We also selectively compared Cliopatria’s entity polygons against several other available historical geospatial databases, both as a validation check of the Cliopatria records against previously-released resources as well as an indication of discrepancies between Cliopatria and different sources. Overall we find that while Cliopatria is at least comparable in data quality and coverage as other available databases, and often surpasses them in scope and comprehensiveness, there are gaps and disagreements between encodings in certain regions, especially in the existence and extent of Eurasian nomadic steppe empires.

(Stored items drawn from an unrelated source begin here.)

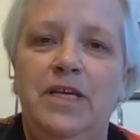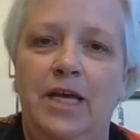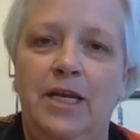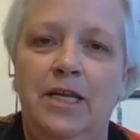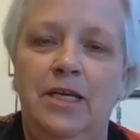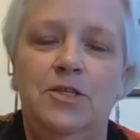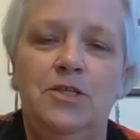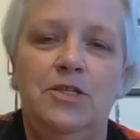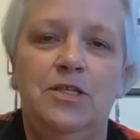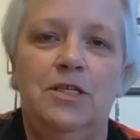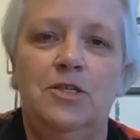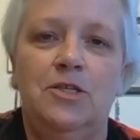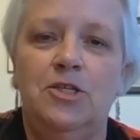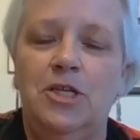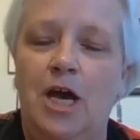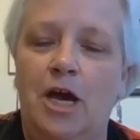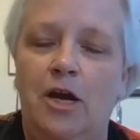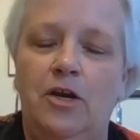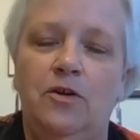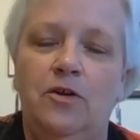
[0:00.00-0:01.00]
tennis and
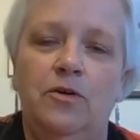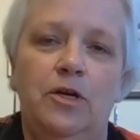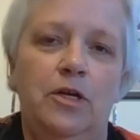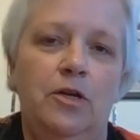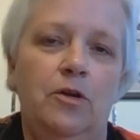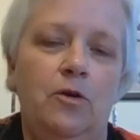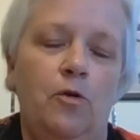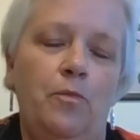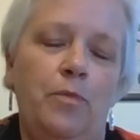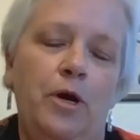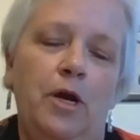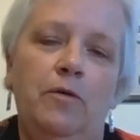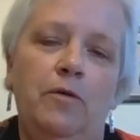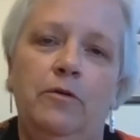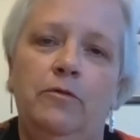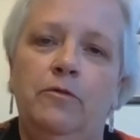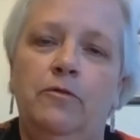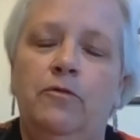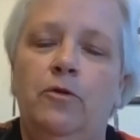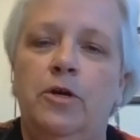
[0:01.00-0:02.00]
soccer at Oak Park
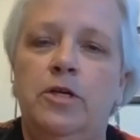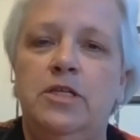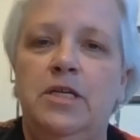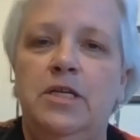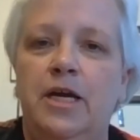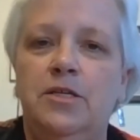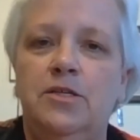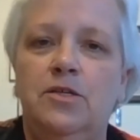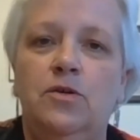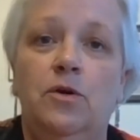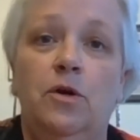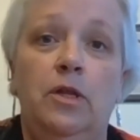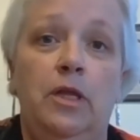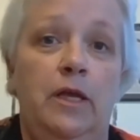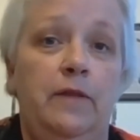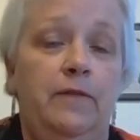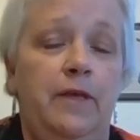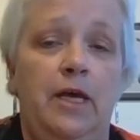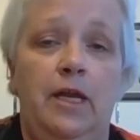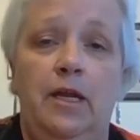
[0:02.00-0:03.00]
River Forest High School,
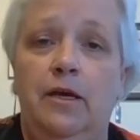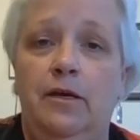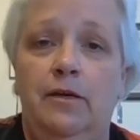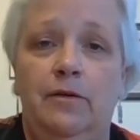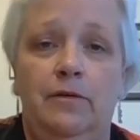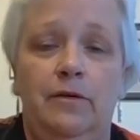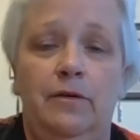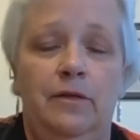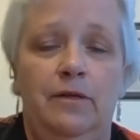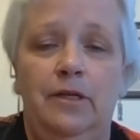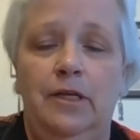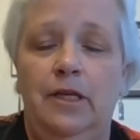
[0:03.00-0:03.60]
and then a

For example, Fig. 7 shows the polygons associated with the Avar Khaganate around 600CE for three different databases, including Cliopatria. While they all agree the Avars in this period occupied much of modern Romania and Hungary, their extent into modern Ukraine and Poland varies widely. This example shows that disagreements between databases can be substantial owing, no doubt, to the underlying procedures and sources referenced in their construction. The prevalence and magnitude of uncertain border locations of historical entities tends to increase into the past. Further, the apparent stability of borders of ancient polities over hundreds of years (as with Old, Middle, and New Kingdom Egypt) may reflect limited historical records rather than the actual stability of the state itself. This is typical of working with historical data, which is often fundamentally uncertain based on the simple paucity of records in addition to differing underlying concepts of border and control.

Fig. 7
Fig. 7
Full size image

Comparison of the Avar Khaganate around 600CE. Putative extent of the Avars according to three different datasets. Background image from Google Earth showing modern state boundaries.

Many of the original source maps, which are themselves drawn by hand, employ different cartographic display techniques (e.g., stipple patterns, blurred edges, etc.) to suggest both the uncertain extent and location of some (but not all) borders. However, every known digital encoding of historical polity data, including Cliopatria, use industry-standard digital graphical primitives (raster encodings or polygons formed by latitude and longitude pairs) that are unable, by themselves, to capture this uncertainty which could then be used to inform display techniques or analytic computations. Further there is neither consistent discourse among historians about specific historical border uncertainties nor clear estimates of their location or rough magnitudes over time.

In spite of our attempts to reflect the most current historical knowledge, we acknowledge that Cliopatria’s representation of world history reflects only one version of the territories held by past polities. Thus, we warn users that currently unquantified uncertainty exists and they may need to account for it somehow in their analyses. We hope the availability and improvement of Cliopatria by the scholarly community will yield both improved borders based on documented input from historians and some broadly acceptable encodings of any residual uncertainty or disputes suitable for different computations, even if they are simply explicit alternative representations of the same polities. Indeed, one of the primary motivations of compiling the Cliopatria dataset and providing it as open-source material is to foster such productive, collaborative dialogue with other users and makers of historical geo-spatial information.